Background: Community Health Centers (CHCs) provide access to primary care services to 24 million patients annually, nearly all of whom are low-income and uninsured or publicly insured. While CHCs provide access to preventive services, chronic disease management services, and some behavioral services, for instance, specialty care is often obtained through referral, including that for behavioral health, and prescription drugs may be unaffordable to uninsured patients. Ensuring access to primary care is essential, as supported by $11 billion in ACA funding to expand CHC capacity. However, to the extent that primary care providers refer patients outside of the CHC, recommend follow-up care, or write prescriptions not provided at a discounted price, if patients cannot access these downstream services because of lack of insurance, then increased access to primary care alone will do little to impact health outcomes for these patients.

Objective: To estimate the effect of having health insurance coverage on access to necessary medical care, specialty care, behavioral health care, recommended follow-up care, and medications for patients served by community health centers.

Methods: We used a nationally representative sample of 5,040 non-elderly adult CHC patients from the 2014 HRSA Health Center Patient Survey, representing 13.9 million patients.

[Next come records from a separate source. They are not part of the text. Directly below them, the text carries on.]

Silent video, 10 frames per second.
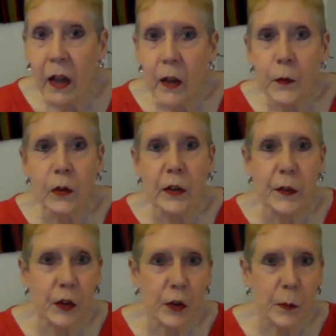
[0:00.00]
If you'll
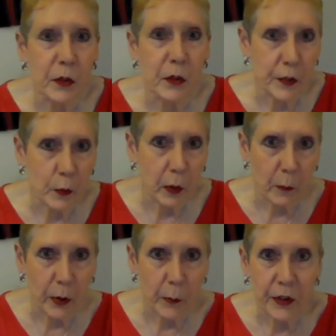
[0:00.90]
excuse me just one
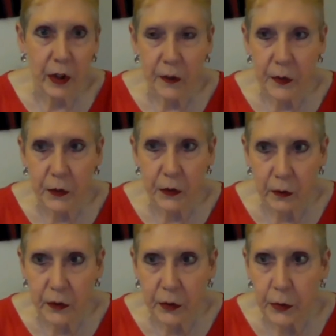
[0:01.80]
moment, I'll
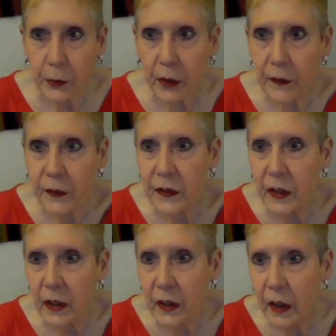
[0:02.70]
scroll through and
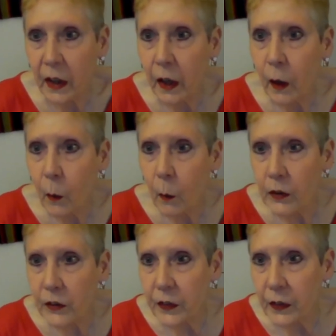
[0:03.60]
see
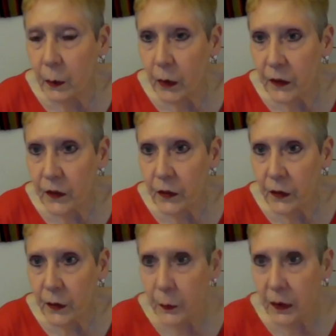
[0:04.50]
what
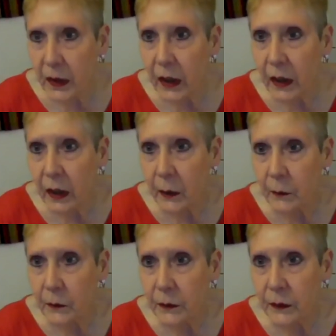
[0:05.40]
questions we have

We examined 19 patient-reported outcomes related to access to and delayed access to medical care (any), specialty care, behavioral health care, follow-up care after abnormal cancer screenings, any medications, and medications for hypertensive, asthmatic, diabetic, and hyperlipidemic patients. For each outcome, we calculated inverse probability of treatment weights (IPTWs) based on propensity scores to estimate average treatment effects, where patients with insurance were considered treated. Propensity scores included 20 patient-level sociodemographic and clinical covariates. Weights were stabilized to a mean of one and truncated at the 99th percentile. We used logistic regression models with IPTWs to estimate the effect of having health insurance on each outcome. Models used robust variance estimators and directly adjusted for covariates included in the propensity score model; thus, we produced doubly robust estimates.

Results: In 2014, having health insurance coverage was associated with better access to most types of care examined. For instance, compared to statistically similar health center patients without insurance, patients with insurance coverage were more likely to have access to necessary medical care (aOR=2.12, 95%CI 1.74-2.58); to see a recommended specialist (aOR=2.73, 95%CI 2.15-3.46); to see a mental health professional if advised (aOR=1.74, 95%CI 1.31-2.32); to receive recommended follow-up care after an abnormal pap (aOR=3.44, 95%CI 1.80-6.54); and to get necessary prescription medications (aOR=2.10, 95%CI 1.75-2.53), particularly for patients with high cholesterol (aOR=2.25, 95%CI 1.48-3.43). Insurance was not associated with access to condition-specific medications for hypertensive, asthmatic, or diabetic patients.

Discussion and conclusions: Results highlight the vital role of health insurance in accessing care within the safety-net, particularly for non-primary care services. This is especially important in light of potential reversals to Medicaid expansion, as health centers may not be able to fully compensate for resulting losses in patient insurance coverage. Furthermore, expanding safety-net capacity to provide non-primary care services for uninsured patients remains critical.